Sunday, March 31, 2013

Top of the South Adventure - Day 1

Tuesday 26th March

So, as I mentioned the other day I was forced (ahem) to take some time off work so I thought that I'd best make the most of it and plan some sort of adventure.  After a fair amount of day dreaming I finally came up with a plan which would take me and the mighty DL down to Nelson to catch up with my sister (and family of course) and sample some Southern Gravel.  Timing wise the week before Easter looked good as the Omaka Classic Fighter airshow was on too...

In my grand scheme I decided that I was going to make the most of my time off by making sure that I got an early ferry down and a late one back so I could maximise my time in the South Island.  And so it was that I was dragging myself out of bed at 4:27am on Tuesday morning (alarm set for 5) and making my way down to Wellington and the ferry.

Wellington looking quite nice as the comes up
The ride down was dark and pretty uneventful but it is possible I was still asleep and the DL was just following it's nose...The guys on the ferry were great and I barely had time to take the pics of the bike on the wharf before they let me on (before the cars) to tie the bike down - I was sitting down to breakfast before we even had cast off!

The trip across was perfect and involved breakfast, a movie, watching some dolphins cross the bow and then enjoying the cruise into the Sounds.

Approaching Picton
Landing in Picton the guys on the boat were superb again in telling me that as soon as the ramp dropped I could go - awesome!  Before starting the afternoon's adventure I popped into Picton for fuel and to pick up some lunch and then I was off onto Queen Charlotte Drive.

My first stop (and I had a few for a change) was in Ngakuta Bay where I decided it was time to nibble on half of my subway sandwich.  A very nice spot for a picnic!

Ngakuta Bay
I was only really back on the bike for a short time before it was time for another photo stop at the wharf at Grove Arm.  More great views.

Grove Arm
Next up was a short little detour off Queen Charlotte Drive and into Anakiwa where I could look back across to the wharf in the above picture.

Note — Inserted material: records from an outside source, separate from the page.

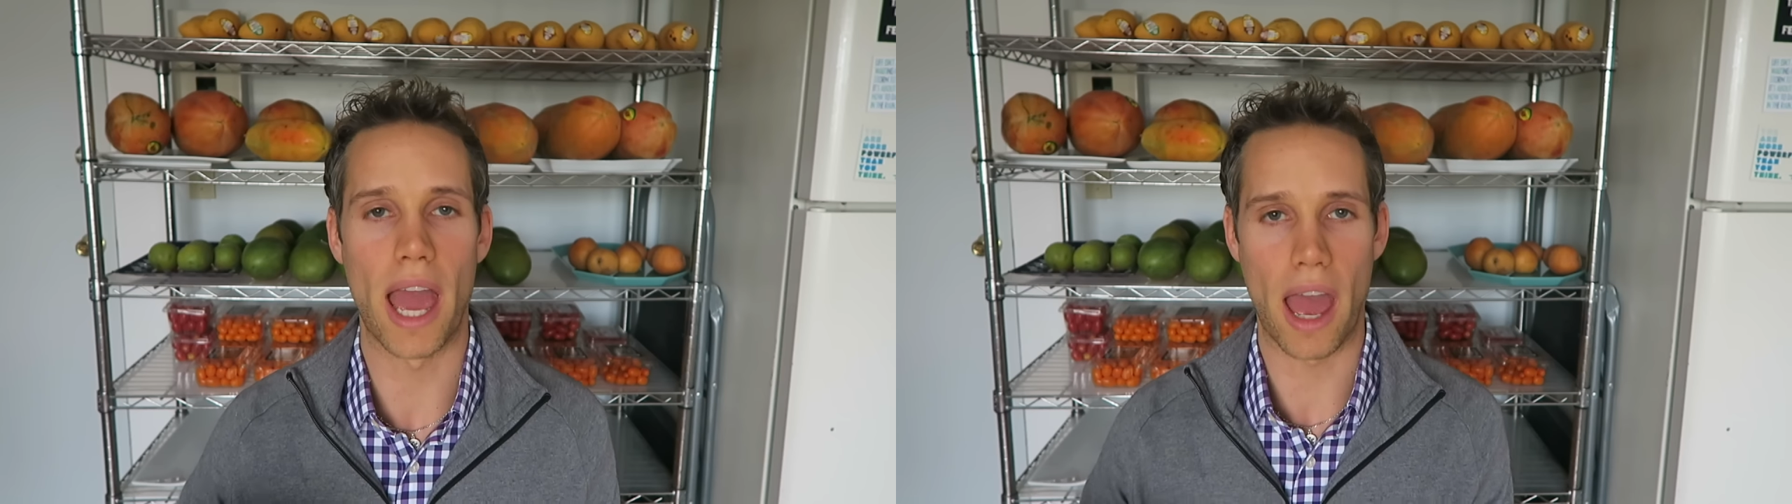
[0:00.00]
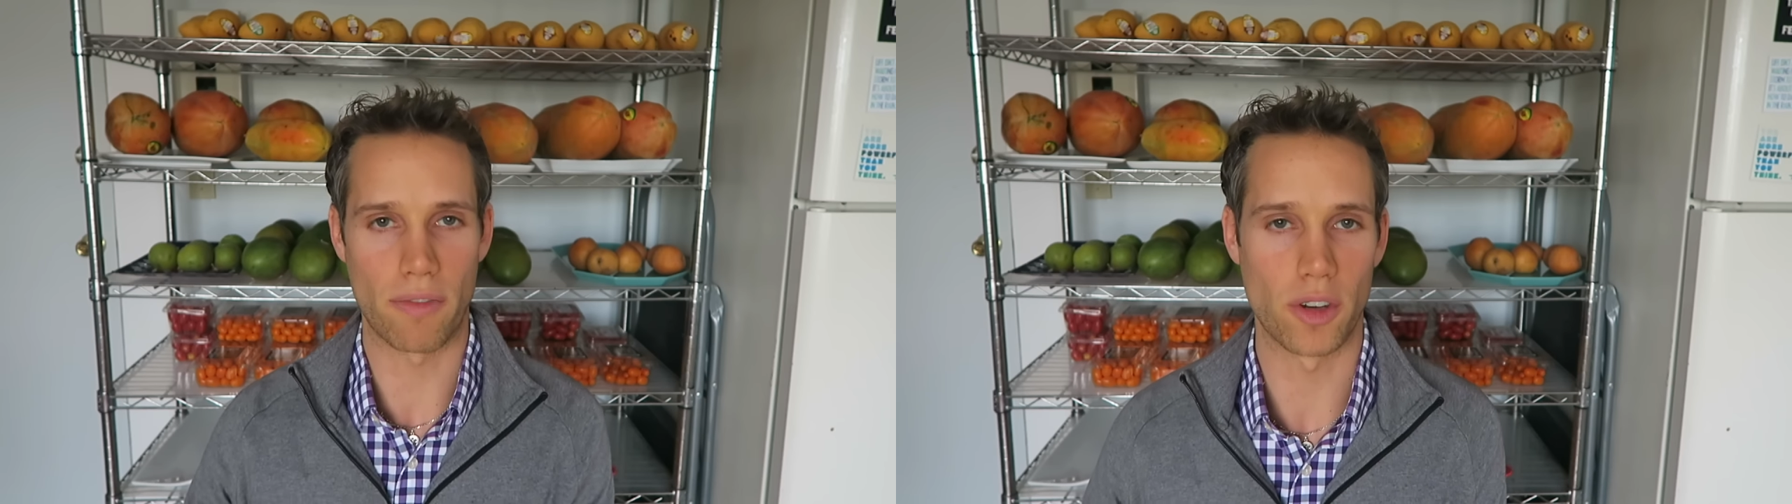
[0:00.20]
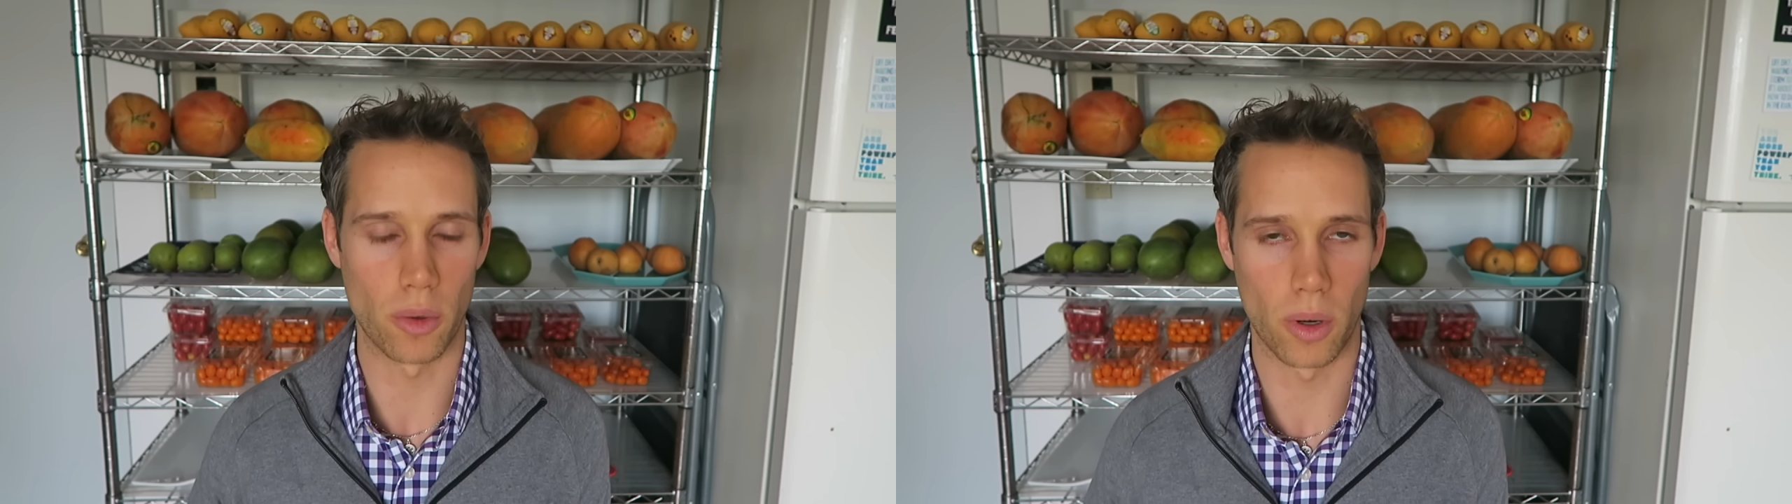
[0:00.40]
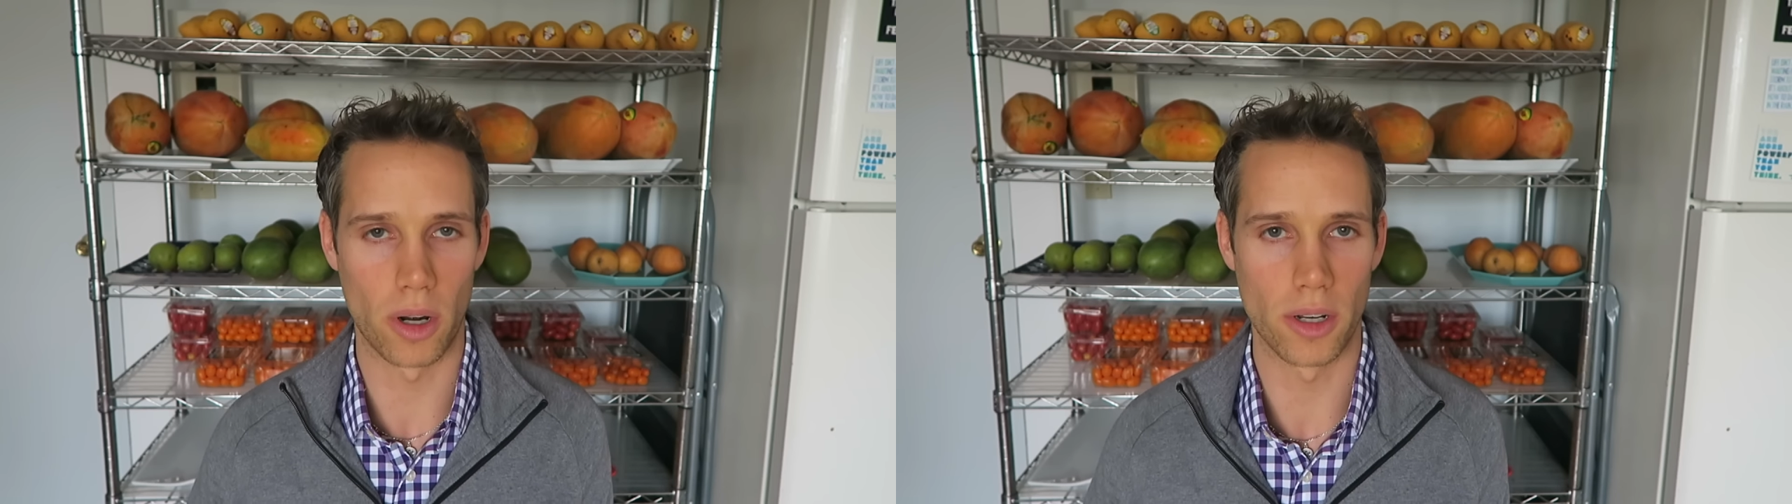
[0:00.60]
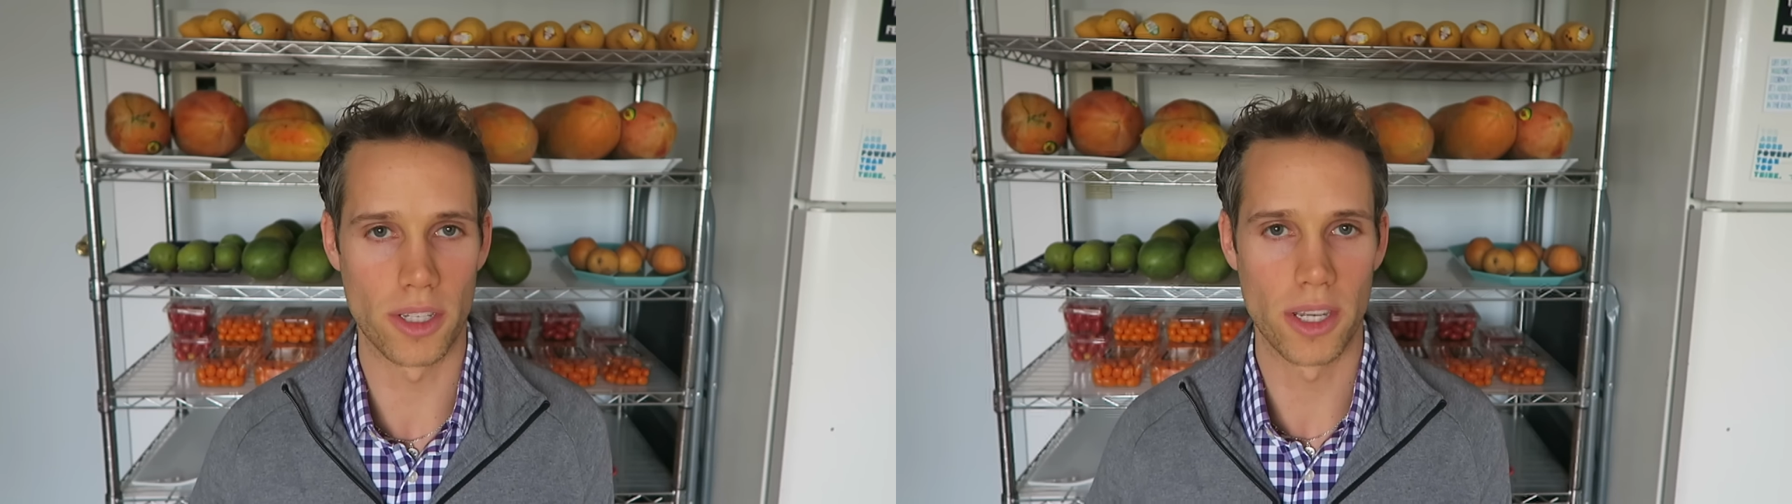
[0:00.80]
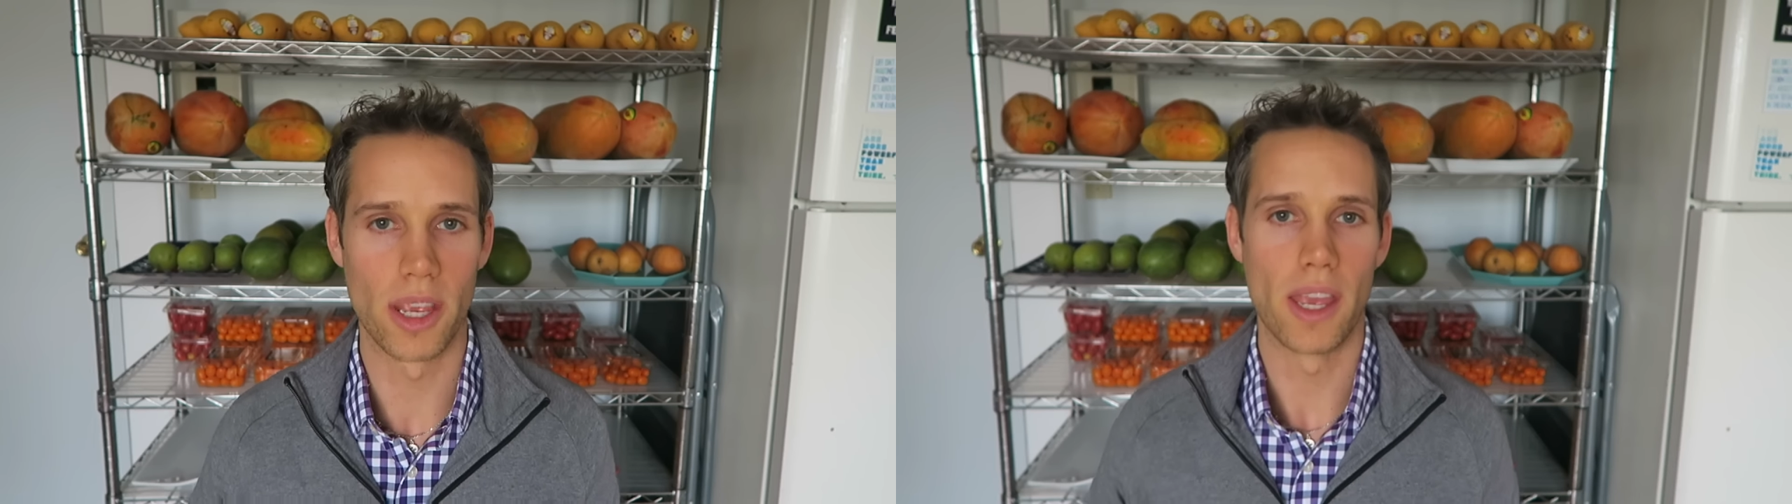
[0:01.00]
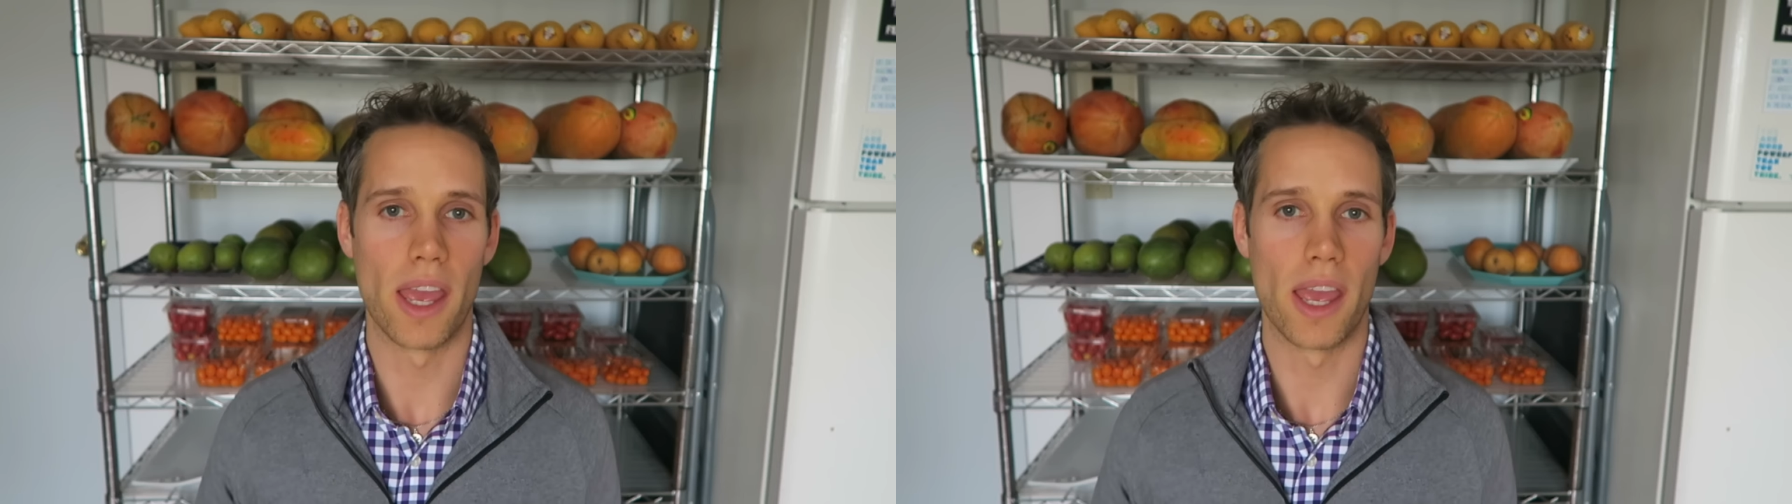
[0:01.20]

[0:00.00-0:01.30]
afterwards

Retracing my steps back to Queen Charlotte Drive I rode another couple of kms before turning off again to ride the winding roads through to Portage.  The below video is just a sample of the roughly 40km of twists and turns into Portage.

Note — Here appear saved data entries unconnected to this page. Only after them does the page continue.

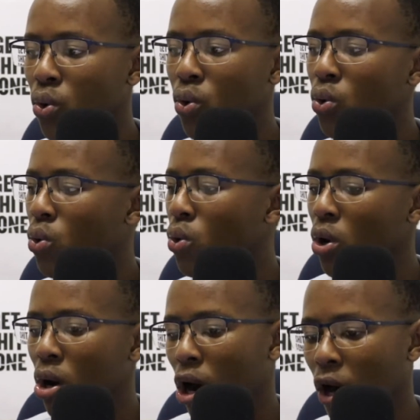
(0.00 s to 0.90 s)

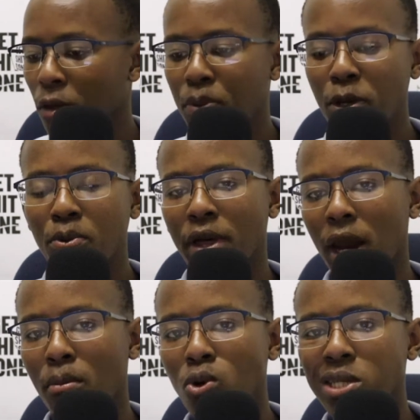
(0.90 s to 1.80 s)
Who are the people that
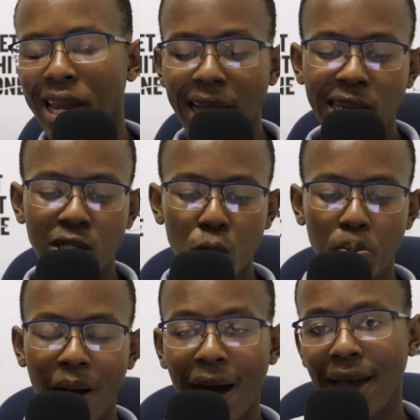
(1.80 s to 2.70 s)
are most likely to
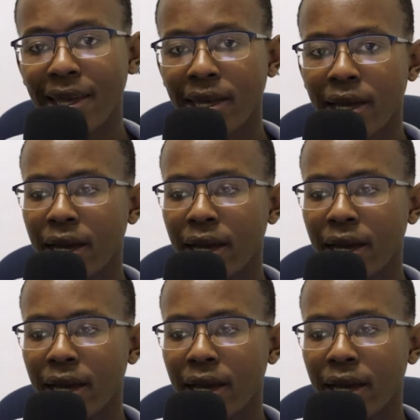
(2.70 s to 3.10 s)
buy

In Portage it was time for the rest of my lunch and of course a few more pics.

After my snack and a bit of a wander around I had a bit of a look at the GPS and decided that Maybe I'd press on and investigate the far end of Kenepuru Sound.  Eventually I came to an intersection giving me a couple of choices.  The one I took was heading towards Punga Cove and ended up taking me on the first gravel of the trip - in fact the road up to the summit had some pretty wicked corrugations to deal with, it was much better on the way back down...

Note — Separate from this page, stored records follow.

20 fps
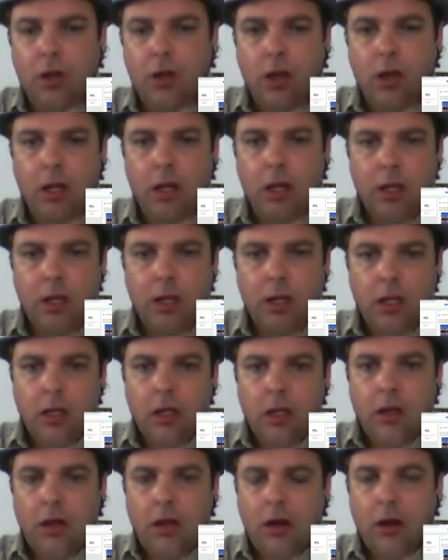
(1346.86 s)
on
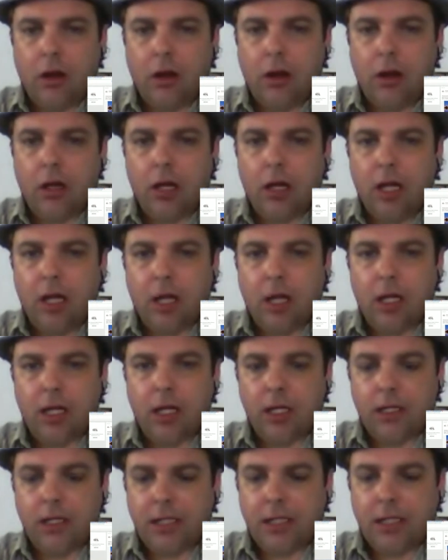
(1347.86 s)
our online
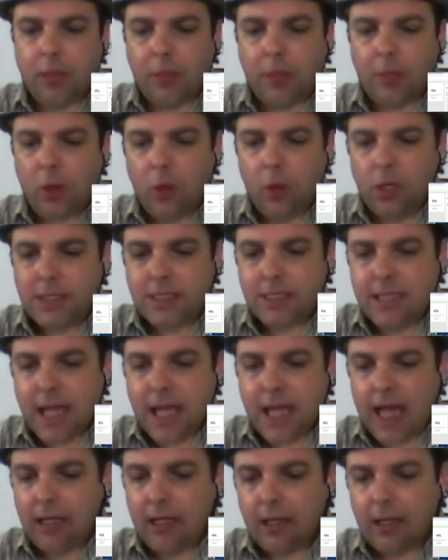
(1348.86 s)
marketing tip. Was
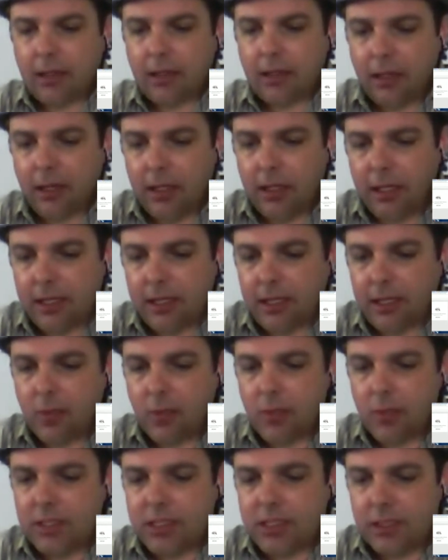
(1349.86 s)
that, you think
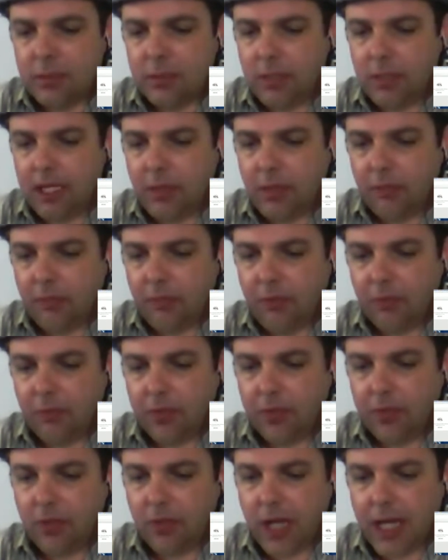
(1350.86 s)
that one's going to be helpful
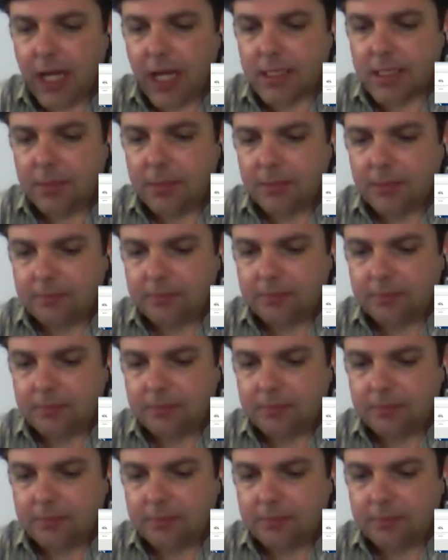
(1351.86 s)
for you guys?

On the way back to Portage I made another quick photo stop at Kenepuru Head and I even met a local.
Kenepuru Head
Now all I had to do was to retrace my steps back to Queen Charlotte Drive, ride the last little bit into Havelock and then take the main road onwards to Nelson, stopping just once more at Pelorus Bridge for a cold drink.  Day one over and off to a good start!

Made it to my base of operations!


  1. Was great to see ya, Uncle A xxxx

    1. Yeah, I had a ball. Great having a good base to kick off from.

  2. Andrew your country is so beautiful! That is a cool looking little bird.

    1. Thanks - a lot more to come...Wekas are really hard case little dudes, they're very nosy - this guy wandered all around under the bike and I was worried he'd nick my ear plugs...

  3. That road into Portage looks like so much fun. Not a lot of traffic and enough twisties to keep it interesting.

    Beautiful scenery too.

    Looking forward to the next installment.

  4. Great trip mate, I stayed in kenepuru sound with the kids a few years ago.

  5. Andrew - beautiful scenery. Your nieces looked happy on your bike too (I'm sure you pointed out the necessity of good boots (and other gear) for really riding - they look like they'll be naturals.
    I just can't get used to video when you're riding in the left lane - I hold my breath every time, and yet the cars zoom safely past on the right! Then it dawns on me - oh, right - no left! I guess water runs down the drain in a different direction down there so why wouldn't you ride on the opposite side of the road ... now, just how do we explain Britain's road system?